Ce qui transforme Stéphanie Fuster dans Don Quichotte, c'est "ce que certains appellent sa folie". Pour elle, c'est plutôt "le courage de se lancer, de se déplacer, de sortir de chez lui tard dans sa vie". À 50 ans, le personnage décide de vivre sa vie rêvée, faisant le pari que quelque chose l'attend dehors malgré les moqueries et la violence du monde.

La continuité avec "Gradiva, celle qui marche"

Cette création s'inscrit dans la continuité de son précédent spectacle "Gradiva, celle qui marche". "Dans mes pièces, je travaille sur la mise en mouvement, le désir, ce qui fait qu'on se lance", confie la chorégraphe. Elle aime s'insérer dans la chaîne des personnes inspirées par ces œuvres transformatrices.

L'attrait pour les antihéros et le flamenco

Stéphanie Fuster avoue être "plus attirée par les antihéros". "En ratant tout, il devient éternel. C'est l'ingéniosité de Cervantès", analyse-t-elle. Cette fragilité résonne particulièrement avec le flamenco, qu'elle décrit comme "l'art des perdants". "Tout Quichotte respire le flamenco", affirme-t-elle, soulignant la violence et l'humour communs aux deux univers.

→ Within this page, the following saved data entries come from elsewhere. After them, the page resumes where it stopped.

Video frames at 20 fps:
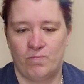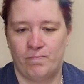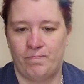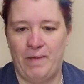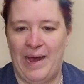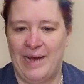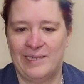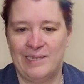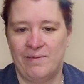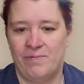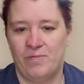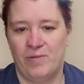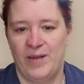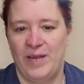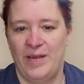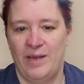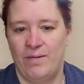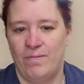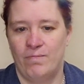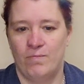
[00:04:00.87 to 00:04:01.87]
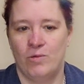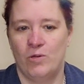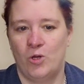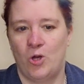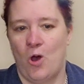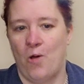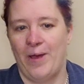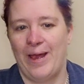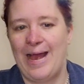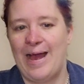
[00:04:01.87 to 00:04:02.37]
passively
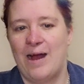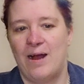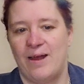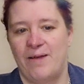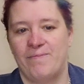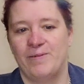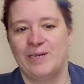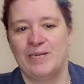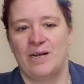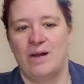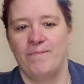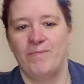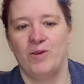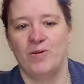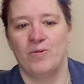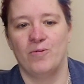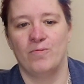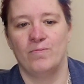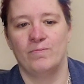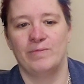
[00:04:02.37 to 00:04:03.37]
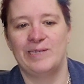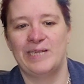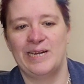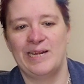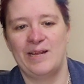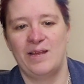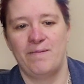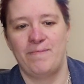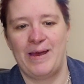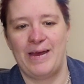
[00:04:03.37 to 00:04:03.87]
going out every time you're
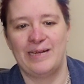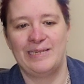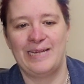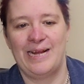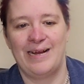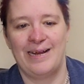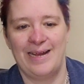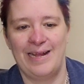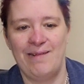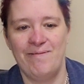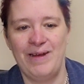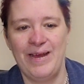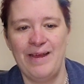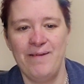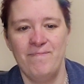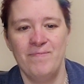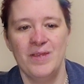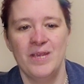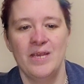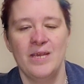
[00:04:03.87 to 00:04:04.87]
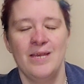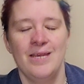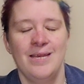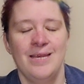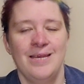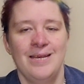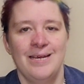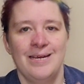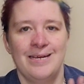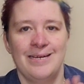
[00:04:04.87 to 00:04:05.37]
sending your pets out anyway.
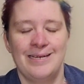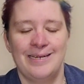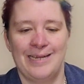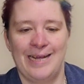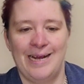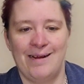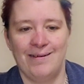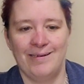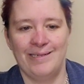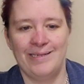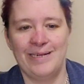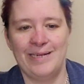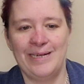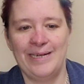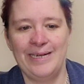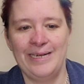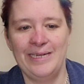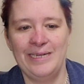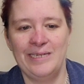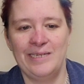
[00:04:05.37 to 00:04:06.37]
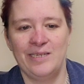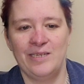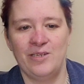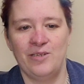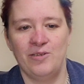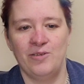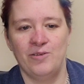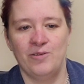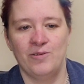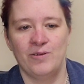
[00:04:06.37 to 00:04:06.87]
Downside,
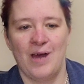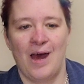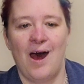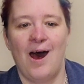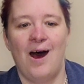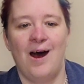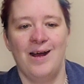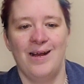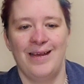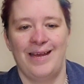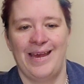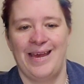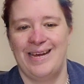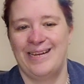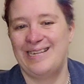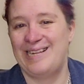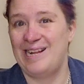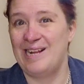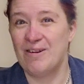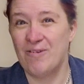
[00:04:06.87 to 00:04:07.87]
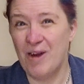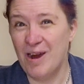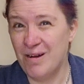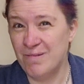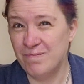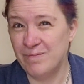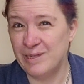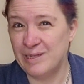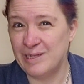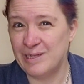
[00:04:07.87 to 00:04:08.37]
you can't get tier
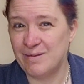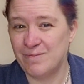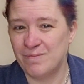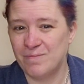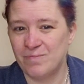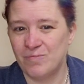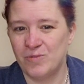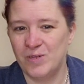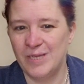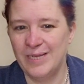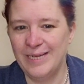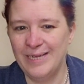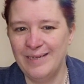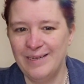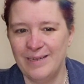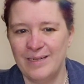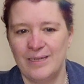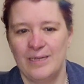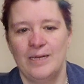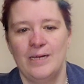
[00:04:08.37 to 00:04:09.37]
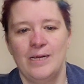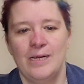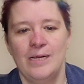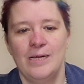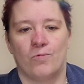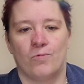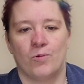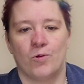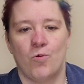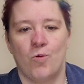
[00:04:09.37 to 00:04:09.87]
ups with it.
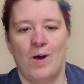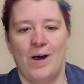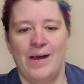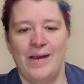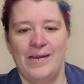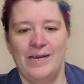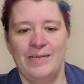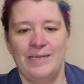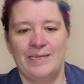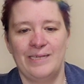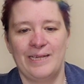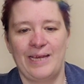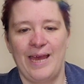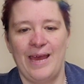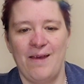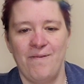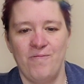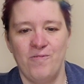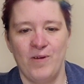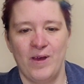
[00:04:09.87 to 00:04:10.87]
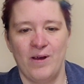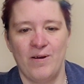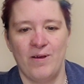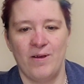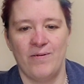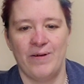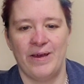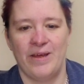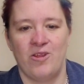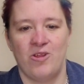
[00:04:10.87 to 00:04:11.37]
It requires careful
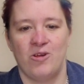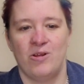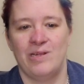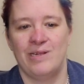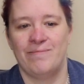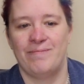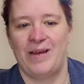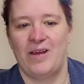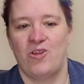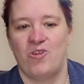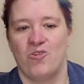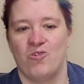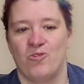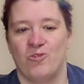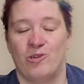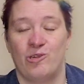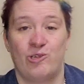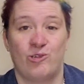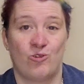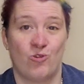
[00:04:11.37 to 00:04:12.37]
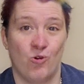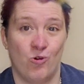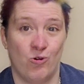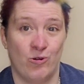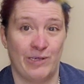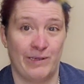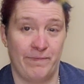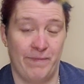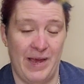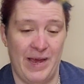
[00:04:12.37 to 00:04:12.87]
calculation to make sure the
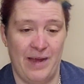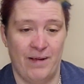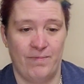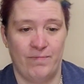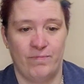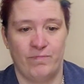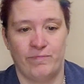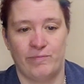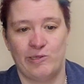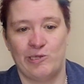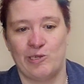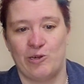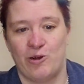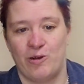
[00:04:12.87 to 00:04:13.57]
scores are met. So,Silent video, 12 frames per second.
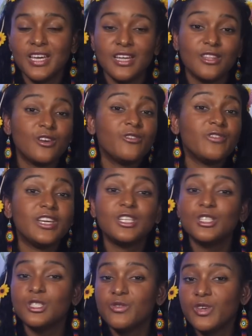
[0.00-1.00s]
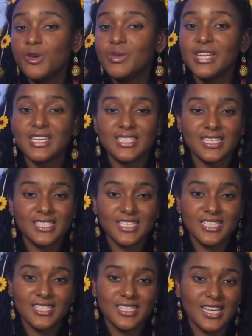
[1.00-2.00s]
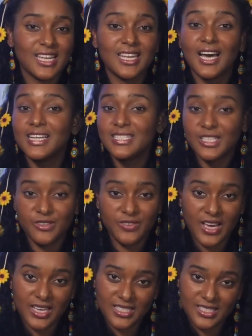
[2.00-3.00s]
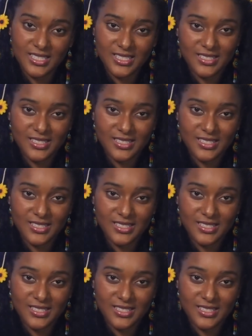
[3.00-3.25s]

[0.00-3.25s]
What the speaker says: They're features of human existence and not defects.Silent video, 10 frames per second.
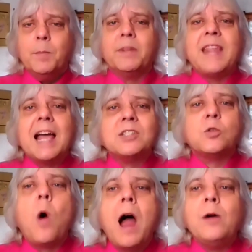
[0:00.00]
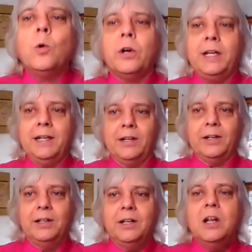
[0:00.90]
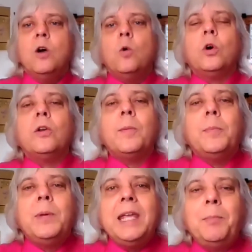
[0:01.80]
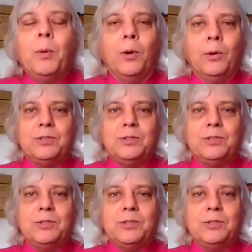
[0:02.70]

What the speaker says: but that's why we're here. We're the people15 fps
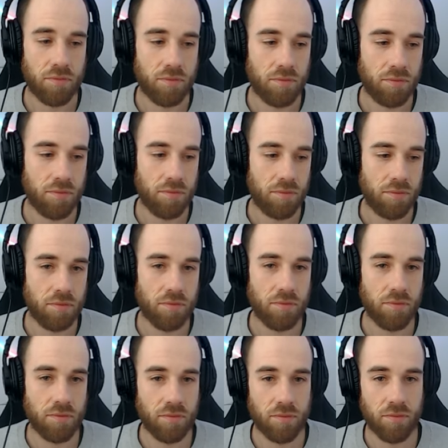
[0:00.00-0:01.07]

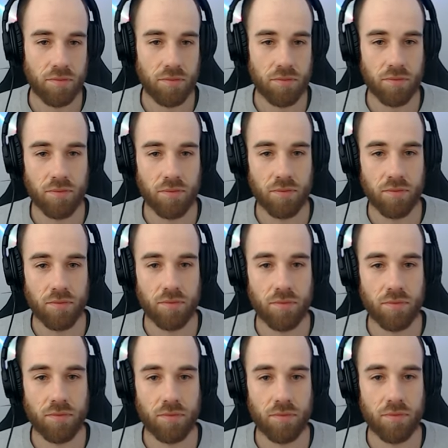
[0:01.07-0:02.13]

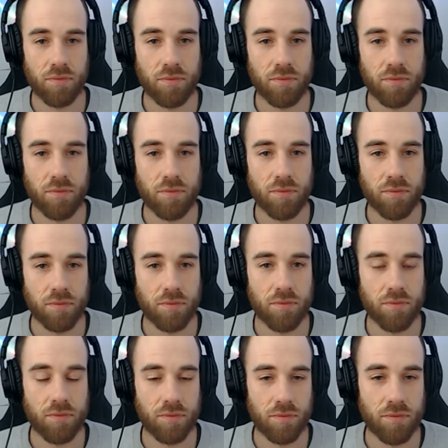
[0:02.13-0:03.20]

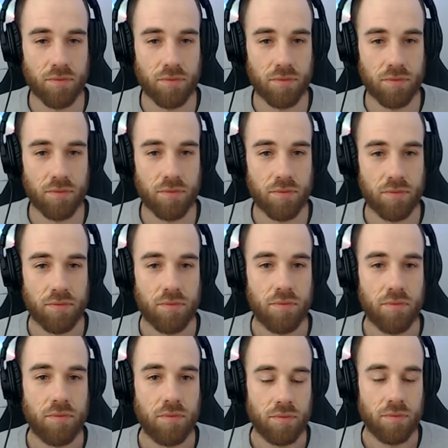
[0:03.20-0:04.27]

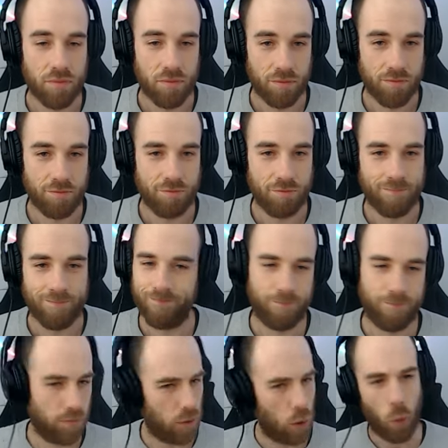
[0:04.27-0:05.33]
This person isn't speaking.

La complicité avec Alberto Garcia

Sur scène, elle est accompagnée du chanteur Alberto Garcia, avec qui elle collabore depuis plus de 20 ans. "C'est un merveilleux chanteur", dit-elle avec admiration. Dans le spectacle, il incarne à la fois Sancho Panza et son propre rôle de chanteur, créant un rapport "plus tendre, plus humain".

Informations pratiques

Le spectacle "Don Quichotte, une femme à la tâche" sera présenté :

  • Jeudi 26 mars à 20h
  • Vendredi 27 mars à 20h
  • À l'Odéon, rue Pierre-Semard à Nîmes
  • Tarifs : de 9€ à 17€
  • Réservations : 04 66 36 65 10

Stéphanie Fuster invite ainsi le public nîmois à partager sa vision intime et flamenca du célèbre chevalier à la triste figure, dans une performance où danse, chant et littérature se rencontrent pour explorer les profondeurs de l'âme humaine.